The ceremony was absolutely gorgeous. Alina was stunning and Jared was beaming. Jared’s parents (my Jarrod’s pastors) looked so proud. It was incredible to see them officially join their lives together. However, just 3 weeks before our own wedding, I was a basketcase through the ceremony. I balled. The bridesmaids processed to Canon in D, my own processional. I couldn’t hold it together. Hearing them share their vows, knowing that in just days Jarrod and I will be making the same promises was too much for me. I hope that sobbing through their ceremony means that I will be able to hold it together for ours. I pray there won’t be ugly crying like there was about 11 months ago!
Life is busy, but definitely wonderful. It’s going to be a busy week of VBS, packing, work, and cooking. I’ll update you with our new favorite recipes soon!

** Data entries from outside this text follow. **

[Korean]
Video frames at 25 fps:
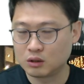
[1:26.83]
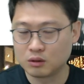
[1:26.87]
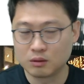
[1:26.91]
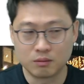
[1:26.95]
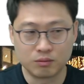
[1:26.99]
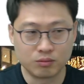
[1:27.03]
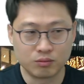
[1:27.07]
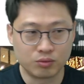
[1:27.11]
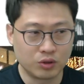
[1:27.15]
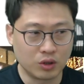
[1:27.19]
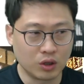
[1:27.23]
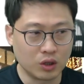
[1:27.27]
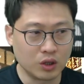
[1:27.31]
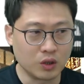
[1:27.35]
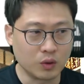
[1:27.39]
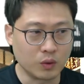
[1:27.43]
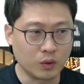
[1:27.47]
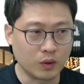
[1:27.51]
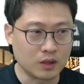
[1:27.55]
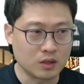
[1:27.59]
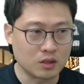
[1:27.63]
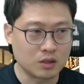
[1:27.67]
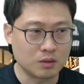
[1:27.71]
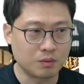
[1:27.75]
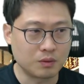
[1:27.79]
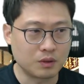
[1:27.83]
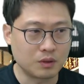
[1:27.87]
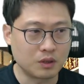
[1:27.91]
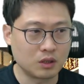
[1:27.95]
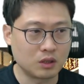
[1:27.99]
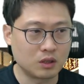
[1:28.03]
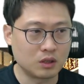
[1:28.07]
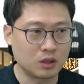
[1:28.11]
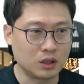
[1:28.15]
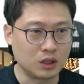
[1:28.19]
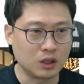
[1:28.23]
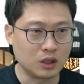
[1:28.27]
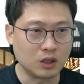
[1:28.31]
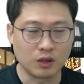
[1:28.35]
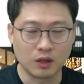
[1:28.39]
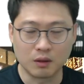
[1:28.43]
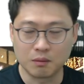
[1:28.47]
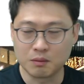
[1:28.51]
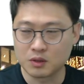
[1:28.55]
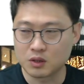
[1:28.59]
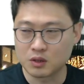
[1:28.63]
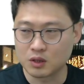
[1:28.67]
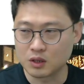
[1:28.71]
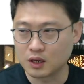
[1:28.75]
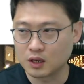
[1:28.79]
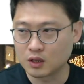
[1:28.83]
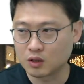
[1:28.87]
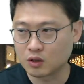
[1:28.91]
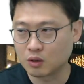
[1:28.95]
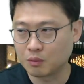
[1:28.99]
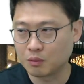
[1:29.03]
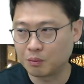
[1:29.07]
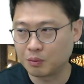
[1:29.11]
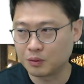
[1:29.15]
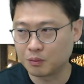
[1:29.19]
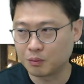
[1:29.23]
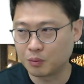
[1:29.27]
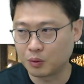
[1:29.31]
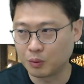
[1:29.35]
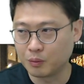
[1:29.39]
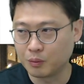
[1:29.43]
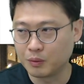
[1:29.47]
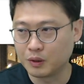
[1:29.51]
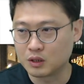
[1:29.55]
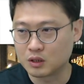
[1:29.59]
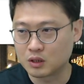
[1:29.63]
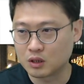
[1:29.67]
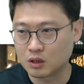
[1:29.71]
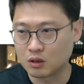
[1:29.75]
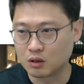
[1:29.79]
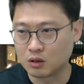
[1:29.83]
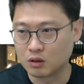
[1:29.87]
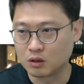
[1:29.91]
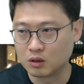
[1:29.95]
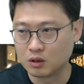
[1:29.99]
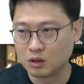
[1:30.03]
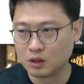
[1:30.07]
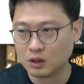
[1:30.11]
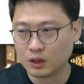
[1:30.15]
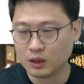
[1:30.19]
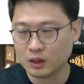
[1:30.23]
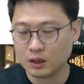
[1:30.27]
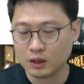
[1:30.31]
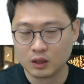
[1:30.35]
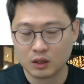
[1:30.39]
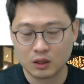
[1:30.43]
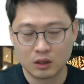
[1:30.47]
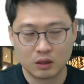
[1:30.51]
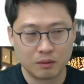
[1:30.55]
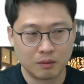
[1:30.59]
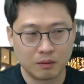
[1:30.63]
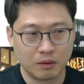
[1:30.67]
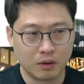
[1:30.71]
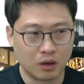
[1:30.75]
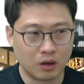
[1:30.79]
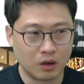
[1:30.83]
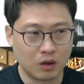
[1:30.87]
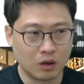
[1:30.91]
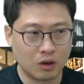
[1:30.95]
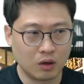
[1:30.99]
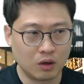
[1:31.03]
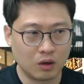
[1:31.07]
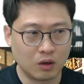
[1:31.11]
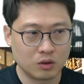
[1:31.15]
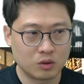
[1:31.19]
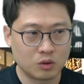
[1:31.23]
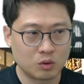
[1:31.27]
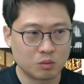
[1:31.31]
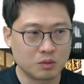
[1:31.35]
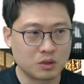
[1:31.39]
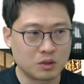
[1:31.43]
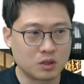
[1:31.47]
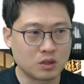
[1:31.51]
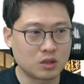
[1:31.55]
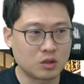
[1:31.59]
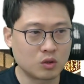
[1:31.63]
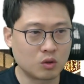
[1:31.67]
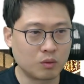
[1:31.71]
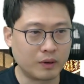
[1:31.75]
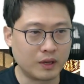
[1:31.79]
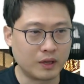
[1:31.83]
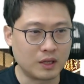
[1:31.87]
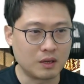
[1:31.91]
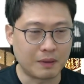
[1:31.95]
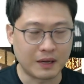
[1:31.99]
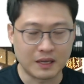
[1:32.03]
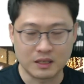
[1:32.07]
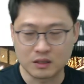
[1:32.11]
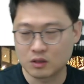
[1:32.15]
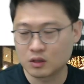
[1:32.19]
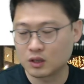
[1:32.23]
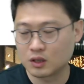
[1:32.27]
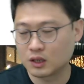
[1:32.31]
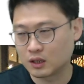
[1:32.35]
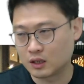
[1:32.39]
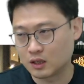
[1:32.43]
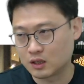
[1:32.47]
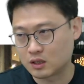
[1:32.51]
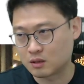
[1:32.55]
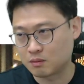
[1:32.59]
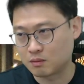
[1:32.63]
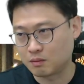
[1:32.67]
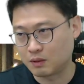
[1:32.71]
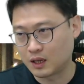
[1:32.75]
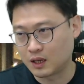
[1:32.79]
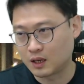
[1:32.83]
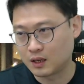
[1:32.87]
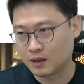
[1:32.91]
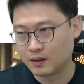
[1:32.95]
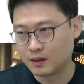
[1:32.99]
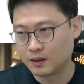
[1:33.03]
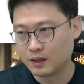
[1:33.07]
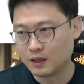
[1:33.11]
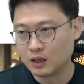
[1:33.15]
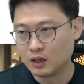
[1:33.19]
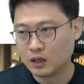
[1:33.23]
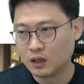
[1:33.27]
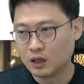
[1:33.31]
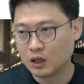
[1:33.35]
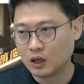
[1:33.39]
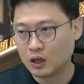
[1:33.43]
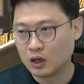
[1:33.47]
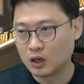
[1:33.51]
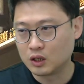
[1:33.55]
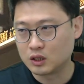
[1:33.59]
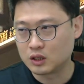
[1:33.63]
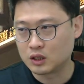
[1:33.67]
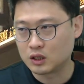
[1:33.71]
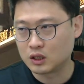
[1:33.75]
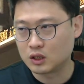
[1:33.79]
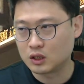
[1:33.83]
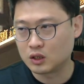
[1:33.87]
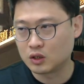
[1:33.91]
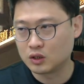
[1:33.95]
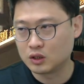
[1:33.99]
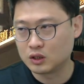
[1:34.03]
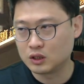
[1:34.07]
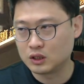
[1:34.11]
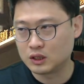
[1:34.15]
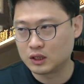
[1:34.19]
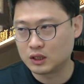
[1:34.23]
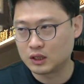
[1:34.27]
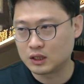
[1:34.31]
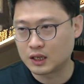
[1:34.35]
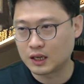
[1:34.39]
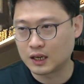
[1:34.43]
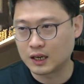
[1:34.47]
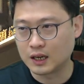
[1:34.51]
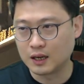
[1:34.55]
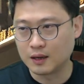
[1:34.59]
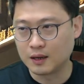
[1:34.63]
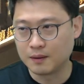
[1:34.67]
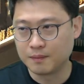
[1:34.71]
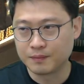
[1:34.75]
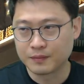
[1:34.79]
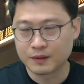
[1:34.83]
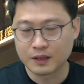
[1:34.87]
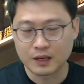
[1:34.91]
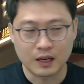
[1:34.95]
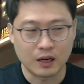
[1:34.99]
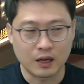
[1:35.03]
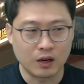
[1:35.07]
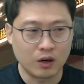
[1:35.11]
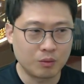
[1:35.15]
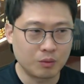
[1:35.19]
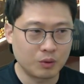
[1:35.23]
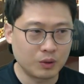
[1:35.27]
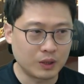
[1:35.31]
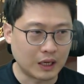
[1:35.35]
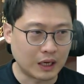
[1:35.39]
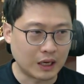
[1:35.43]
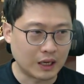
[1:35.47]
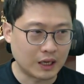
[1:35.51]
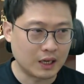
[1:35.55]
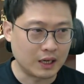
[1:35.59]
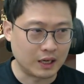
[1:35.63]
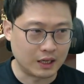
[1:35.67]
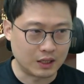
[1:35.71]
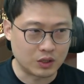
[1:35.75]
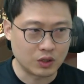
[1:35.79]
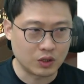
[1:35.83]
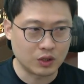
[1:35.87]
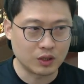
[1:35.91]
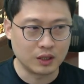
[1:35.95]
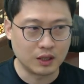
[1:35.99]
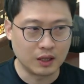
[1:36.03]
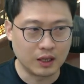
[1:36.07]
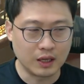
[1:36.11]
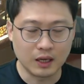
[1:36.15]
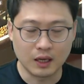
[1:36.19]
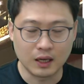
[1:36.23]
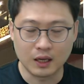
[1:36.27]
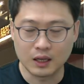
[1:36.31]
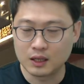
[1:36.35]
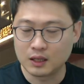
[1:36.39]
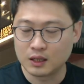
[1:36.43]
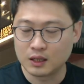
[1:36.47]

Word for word: 무더위와 습기를 이겨내면서 일하는 걸 보면서 어, 좀 스스로 많이 반성하게 됐습니다. 어, 이제 이거는 이제 제가 칼럼으로 남길 예정인데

When I was younger I imagined what my engagement and wedding process would be like. I imagined being engaged at 22 and married 10 months later. I wasn’t living in reality about money and assumed that I’d have tens of thousands of dollars to spend on a gorgeous wedding for everyone I know. I dreamed of mashed potato martinis, a carving station, and romantic lighting at our evening reception. When I wasn’t even seriously dating (not for lack of trying!) at 22, I began to wonder if I would ever get married. By 24 I was thrilled to be living alone with my cats. I loved my job and was enjoying my relaxing life.
Then BAM! I left my job, started dating someone seriously, and was suddenly an adult. I started seminary and was living a life I never thought I would. I was back dreaming about weddings again, but this time it was location (and groom!) specific. When our relationship ended I was crushed for many reasons. However, it only took a month or so for me to come (back) to the conclusion that the single life forever wouldn’t be the end of the world. I settled back into the single life. I got excellent grades, grew spiritually, and had a very full life. I was planning trips, taking interesting classes, walking a TON, and spending time with friends. Life was grand.
Then…BAM! I went to a best friend’s wedding, was reunited with a friend, and fell in love. That was late July 2008. Less than a year ago. Jarrod and I dated for 3 months before we got engaged. Unlike my earlier fantasies of wedding planning, we had limited finds, focus on the important things, issues of distance, and family dynamics. Somewhere in my idealistic mind, I thought that once a ring was on my finger all issues of family relationships and finances would be erased. Sadly, no. These issues are highlighted under the stress of planning what is essentially a huge party for everyone we know. Not everything has been stressful about being engaged, but it certainly has been more difficult than I imagined. Don’t get my wrong, I am THRILLED to be engaged and in 27 days will be marrying the man of my dreams. I couldn’t be happier and I thank God everyday for this incredibly rich life.
But… Being engaged is hard and I’m SO ready to be a wife. I’m more than ready for this glorious wedding to be over. I don’t think there will be wedding withdrawal around here. I’m ready to throw myself into other things…like church, work, and the 3-day! All that’s to say that being engaged is not entirely what I thought it would be and I’m excited that it’s about over. I care very little about dresses, shoes, sparkles, makeup, flowers, etc. I care very much about seeing all of my friends and family in the same room having a great time. I care about the communion liturgy and the hymns. I care about spending the rest of my life with the love of my life. I am so excited to be an official family. With Lucy, Sophie, and Oliver, of course!